Exercise: Return every entry below without altering a word.

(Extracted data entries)
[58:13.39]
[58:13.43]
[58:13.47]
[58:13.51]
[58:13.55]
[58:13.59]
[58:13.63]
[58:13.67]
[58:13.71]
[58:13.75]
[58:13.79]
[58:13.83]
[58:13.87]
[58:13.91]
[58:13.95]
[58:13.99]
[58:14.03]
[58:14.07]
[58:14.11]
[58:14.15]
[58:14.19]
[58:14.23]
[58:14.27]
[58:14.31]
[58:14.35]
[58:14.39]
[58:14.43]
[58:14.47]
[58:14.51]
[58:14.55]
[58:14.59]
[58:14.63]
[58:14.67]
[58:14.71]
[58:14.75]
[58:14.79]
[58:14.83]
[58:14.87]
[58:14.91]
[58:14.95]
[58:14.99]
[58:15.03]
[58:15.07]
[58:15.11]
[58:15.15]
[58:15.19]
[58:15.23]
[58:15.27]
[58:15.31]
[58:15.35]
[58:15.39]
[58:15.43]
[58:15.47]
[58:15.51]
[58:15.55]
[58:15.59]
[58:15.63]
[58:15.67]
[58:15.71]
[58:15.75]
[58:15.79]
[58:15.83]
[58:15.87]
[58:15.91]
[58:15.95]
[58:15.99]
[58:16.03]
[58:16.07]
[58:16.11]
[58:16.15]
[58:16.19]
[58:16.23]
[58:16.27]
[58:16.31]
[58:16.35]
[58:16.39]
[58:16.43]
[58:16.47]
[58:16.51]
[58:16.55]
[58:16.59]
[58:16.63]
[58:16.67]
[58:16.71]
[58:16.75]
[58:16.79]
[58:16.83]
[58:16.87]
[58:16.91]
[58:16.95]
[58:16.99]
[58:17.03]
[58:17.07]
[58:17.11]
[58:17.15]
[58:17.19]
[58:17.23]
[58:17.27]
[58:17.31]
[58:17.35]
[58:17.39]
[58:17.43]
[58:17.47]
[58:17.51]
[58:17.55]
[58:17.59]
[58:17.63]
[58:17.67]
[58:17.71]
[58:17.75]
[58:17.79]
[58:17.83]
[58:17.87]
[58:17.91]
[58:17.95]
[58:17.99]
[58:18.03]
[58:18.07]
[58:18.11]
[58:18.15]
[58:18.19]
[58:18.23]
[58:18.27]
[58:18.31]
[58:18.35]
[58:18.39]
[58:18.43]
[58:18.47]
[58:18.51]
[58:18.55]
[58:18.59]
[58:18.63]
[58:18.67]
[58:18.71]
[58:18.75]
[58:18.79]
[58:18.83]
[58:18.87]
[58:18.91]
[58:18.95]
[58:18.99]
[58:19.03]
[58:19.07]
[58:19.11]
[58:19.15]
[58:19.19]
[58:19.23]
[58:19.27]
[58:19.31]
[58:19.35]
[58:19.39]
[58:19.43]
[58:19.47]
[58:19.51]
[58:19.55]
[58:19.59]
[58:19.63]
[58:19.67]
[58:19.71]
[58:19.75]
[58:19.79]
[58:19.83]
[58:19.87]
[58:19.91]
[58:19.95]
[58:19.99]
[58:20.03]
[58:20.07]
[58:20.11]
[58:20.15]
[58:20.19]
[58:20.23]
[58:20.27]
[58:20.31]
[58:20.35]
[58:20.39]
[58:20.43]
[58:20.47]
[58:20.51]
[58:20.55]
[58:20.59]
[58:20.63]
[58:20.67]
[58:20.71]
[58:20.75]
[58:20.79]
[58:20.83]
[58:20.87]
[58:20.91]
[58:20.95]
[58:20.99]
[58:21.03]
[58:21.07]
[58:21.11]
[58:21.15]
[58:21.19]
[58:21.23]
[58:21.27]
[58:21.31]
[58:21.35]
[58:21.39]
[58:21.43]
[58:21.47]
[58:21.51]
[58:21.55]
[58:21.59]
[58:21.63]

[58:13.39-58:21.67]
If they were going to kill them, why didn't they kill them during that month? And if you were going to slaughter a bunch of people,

Answer to the problem:
[58:13.39]
[58:13.43]
[58:13.47]
[58:13.51]
[58:13.55]
[58:13.59]
[58:13.63]
[58:13.67]
[58:13.71]
[58:13.75]
[58:13.79]
[58:13.83]
[58:13.87]
[58:13.91]
[58:13.95]
[58:13.99]
[58:14.03]
[58:14.07]
[58:14.11]
[58:14.15]
[58:14.19]
[58:14.23]
[58:14.27]
[58:14.31]
[58:14.35]
[58:14.39]
[58:14.43]
[58:14.47]
[58:14.51]
[58:14.55]
[58:14.59]
[58:14.63]
[58:14.67]
[58:14.71]
[58:14.75]
[58:14.79]
[58:14.83]
[58:14.87]
[58:14.91]
[58:14.95]
[58:14.99]
[58:15.03]
[58:15.07]
[58:15.11]
[58:15.15]
[58:15.19]
[58:15.23]
[58:15.27]
[58:15.31]
[58:15.35]
[58:15.39]
[58:15.43]
[58:15.47]
[58:15.51]
[58:15.55]
[58:15.59]
[58:15.63]
[58:15.67]
[58:15.71]
[58:15.75]
[58:15.79]
[58:15.83]
[58:15.87]
[58:15.91]
[58:15.95]
[58:15.99]
[58:16.03]
[58:16.07]
[58:16.11]
[58:16.15]
[58:16.19]
[58:16.23]
[58:16.27]
[58:16.31]
[58:16.35]
[58:16.39]
[58:16.43]
[58:16.47]
[58:16.51]
[58:16.55]
[58:16.59]
[58:16.63]
[58:16.67]
[58:16.71]
[58:16.75]
[58:16.79]
[58:16.83]
[58:16.87]
[58:16.91]
[58:16.95]
[58:16.99]
[58:17.03]
[58:17.07]
[58:17.11]
[58:17.15]
[58:17.19]
[58:17.23]
[58:17.27]
[58:17.31]
[58:17.35]
[58:17.39]
[58:17.43]
[58:17.47]
[58:17.51]
[58:17.55]
[58:17.59]
[58:17.63]
[58:17.67]
[58:17.71]
[58:17.75]
[58:17.79]
[58:17.83]
[58:17.87]
[58:17.91]
[58:17.95]
[58:17.99]
[58:18.03]
[58:18.07]
[58:18.11]
[58:18.15]
[58:18.19]
[58:18.23]
[58:18.27]
[58:18.31]
[58:18.35]
[58:18.39]
[58:18.43]
[58:18.47]
[58:18.51]
[58:18.55]
[58:18.59]
[58:18.63]
[58:18.67]
[58:18.71]
[58:18.75]
[58:18.79]
[58:18.83]
[58:18.87]
[58:18.91]
[58:18.95]
[58:18.99]
[58:19.03]
[58:19.07]
[58:19.11]
[58:19.15]
[58:19.19]
[58:19.23]
[58:19.27]
[58:19.31]
[58:19.35]
[58:19.39]
[58:19.43]
[58:19.47]
[58:19.51]
[58:19.55]
[58:19.59]
[58:19.63]
[58:19.67]
[58:19.71]
[58:19.75]
[58:19.79]
[58:19.83]
[58:19.87]
[58:19.91]
[58:19.95]
[58:19.99]
[58:20.03]
[58:20.07]
[58:20.11]
[58:20.15]
[58:20.19]
[58:20.23]
[58:20.27]
[58:20.31]
[58:20.35]
[58:20.39]
[58:20.43]
[58:20.47]
[58:20.51]
[58:20.55]
[58:20.59]
[58:20.63]
[58:20.67]
[58:20.71]
[58:20.75]
[58:20.79]
[58:20.83]
[58:20.87]
[58:20.91]
[58:20.95]
[58:20.99]
[58:21.03]
[58:21.07]
[58:21.11]
[58:21.15]
[58:21.19]
[58:21.23]
[58:21.27]
[58:21.31]
[58:21.35]
[58:21.39]
[58:21.43]
[58:21.47]
[58:21.51]
[58:21.55]
[58:21.59]
[58:21.63]

[58:13.39-58:21.67]
If they were going to kill them, why didn't they kill them during that month? And if you were going to slaughter a bunch of people,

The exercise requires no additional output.